*** Opening of Material for this exercise ***
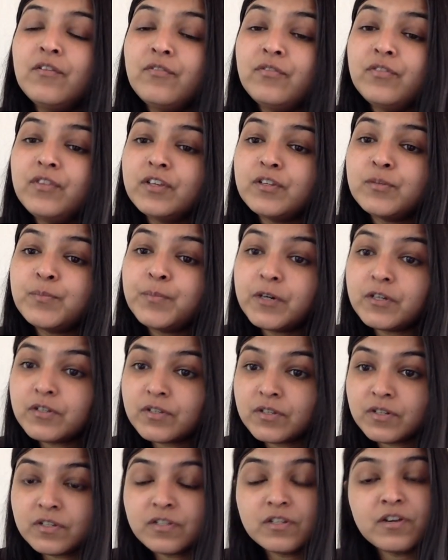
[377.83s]
this
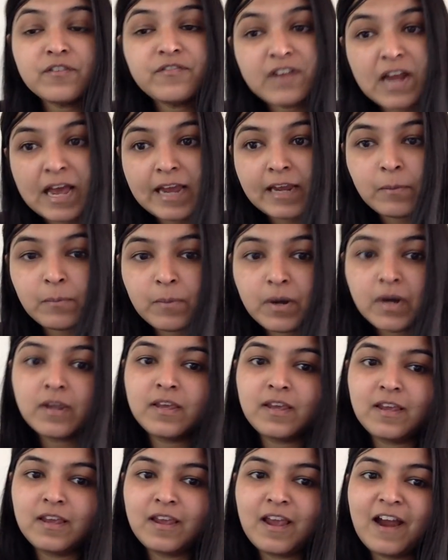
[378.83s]
person is a flying
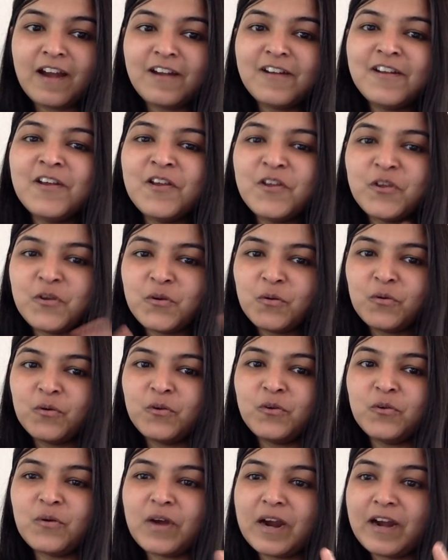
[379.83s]
monkey, and
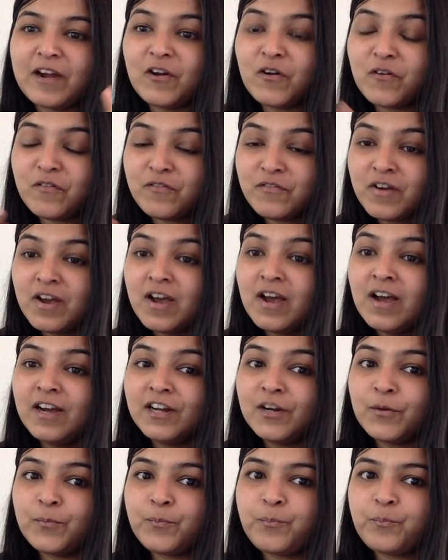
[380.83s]
you kind of
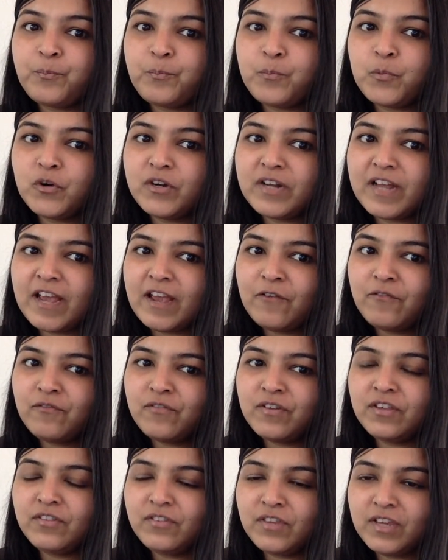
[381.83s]
put
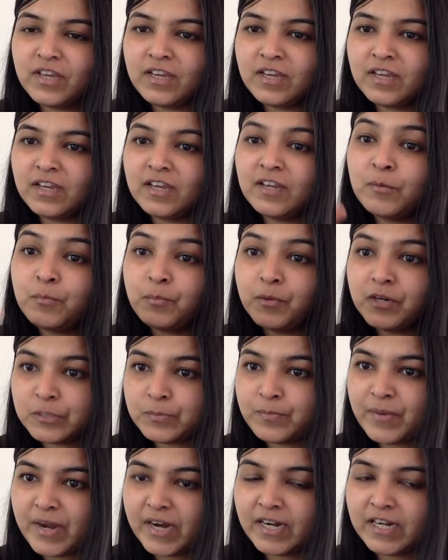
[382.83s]
everything in
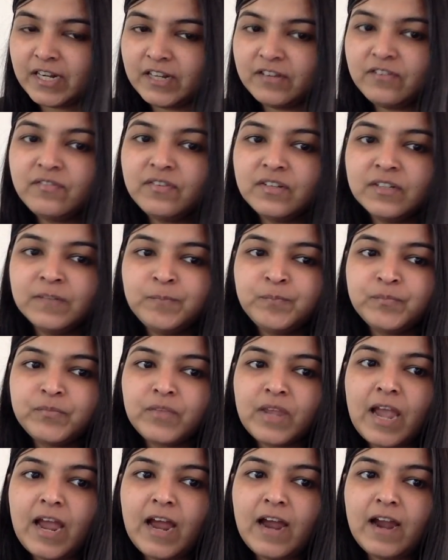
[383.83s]
perspective.
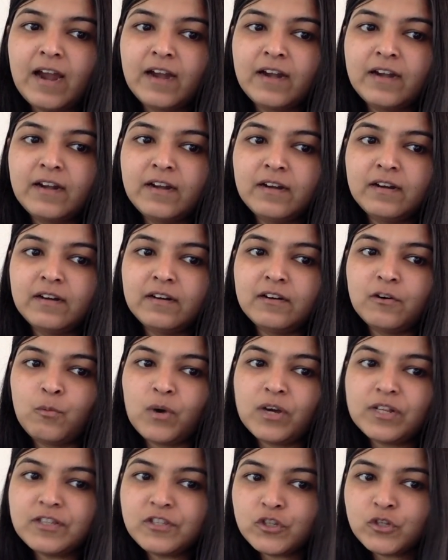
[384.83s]
And
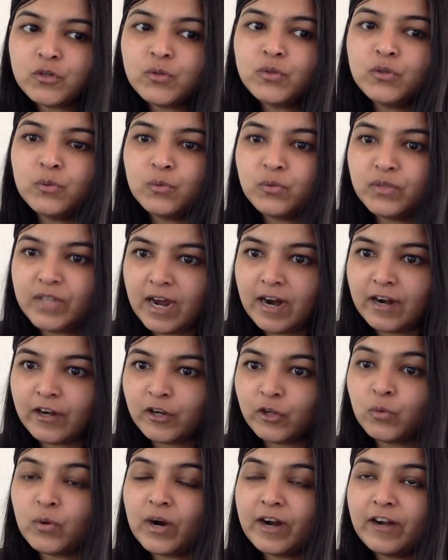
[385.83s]
once you do that,
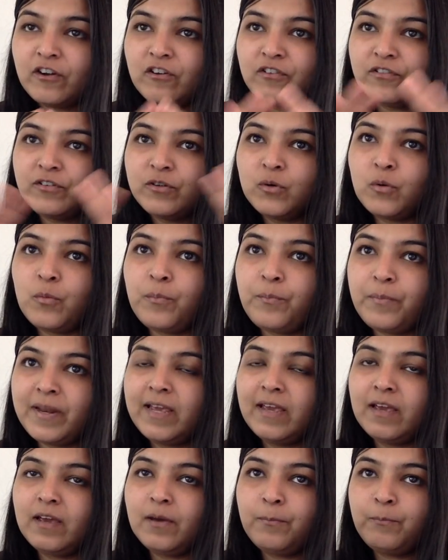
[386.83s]
you kind of
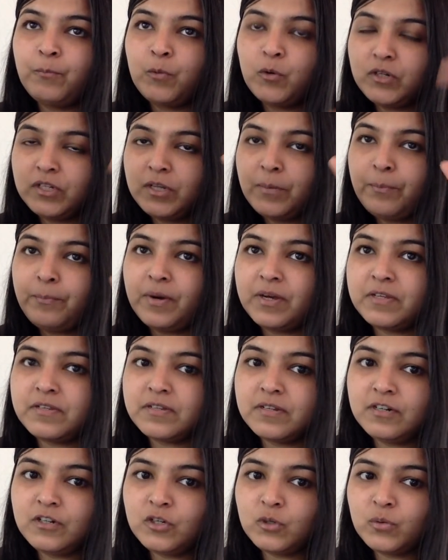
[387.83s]
play put the
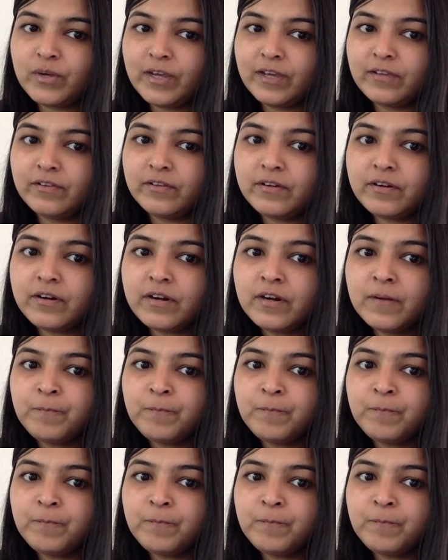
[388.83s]
puzzle together,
*** Close of Material for this exercise ***
Without carrying over any picture, write out the entries above once more, exactly.

[377.83s]
this
[378.83s]
person is a flying
[379.83s]
monkey, and
[380.83s]
you kind of
[381.83s]
put
[382.83s]
everything in
[383.83s]
perspective.
[384.83s]
And
[385.83s]
once you do that,
[386.83s]
you kind of
[387.83s]
play put the
[388.83s]
puzzle together,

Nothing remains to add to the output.